Problem
Could you print all the entries below exactly as they appear, omitting the pictures?

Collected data
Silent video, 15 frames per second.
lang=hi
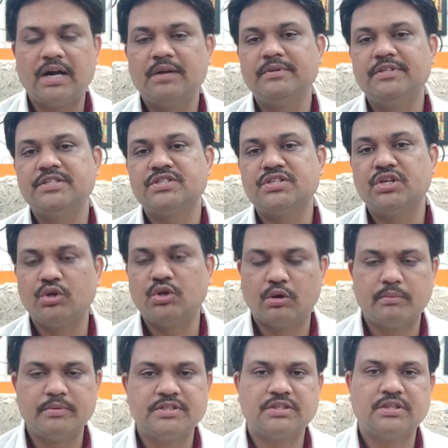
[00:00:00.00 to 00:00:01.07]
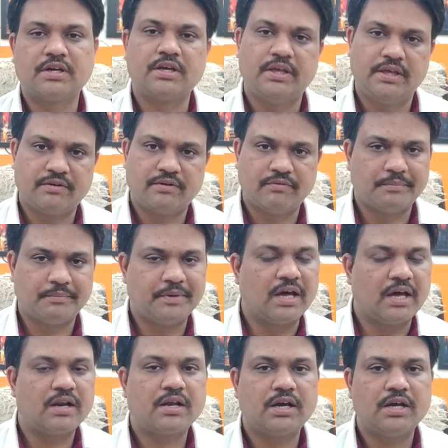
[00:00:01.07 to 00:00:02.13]
आठ बजे से नौ बजे तक एक
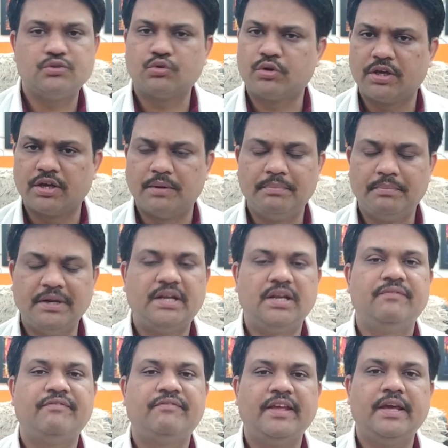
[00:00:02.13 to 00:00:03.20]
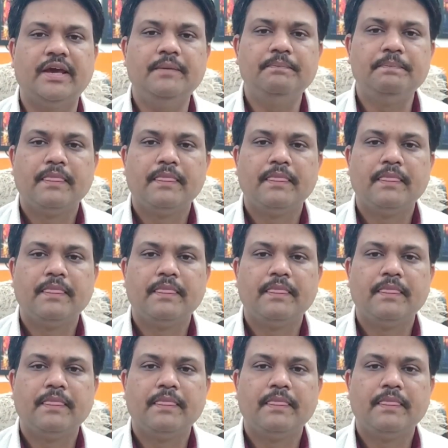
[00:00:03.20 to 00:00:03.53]
वेबिनार रखा जो कि कंप्लीटली फ्री है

Answer to this exercise
Silent video, 15 frames per second.
lang=hi
[00:00:00.00 to 00:00:01.07]
[00:00:01.07 to 00:00:02.13]
आठ बजे से नौ बजे तक एक
[00:00:02.13 to 00:00:03.20]
[00:00:03.20 to 00:00:03.53]
वेबिनार रखा जो कि कंप्लीटली फ्री है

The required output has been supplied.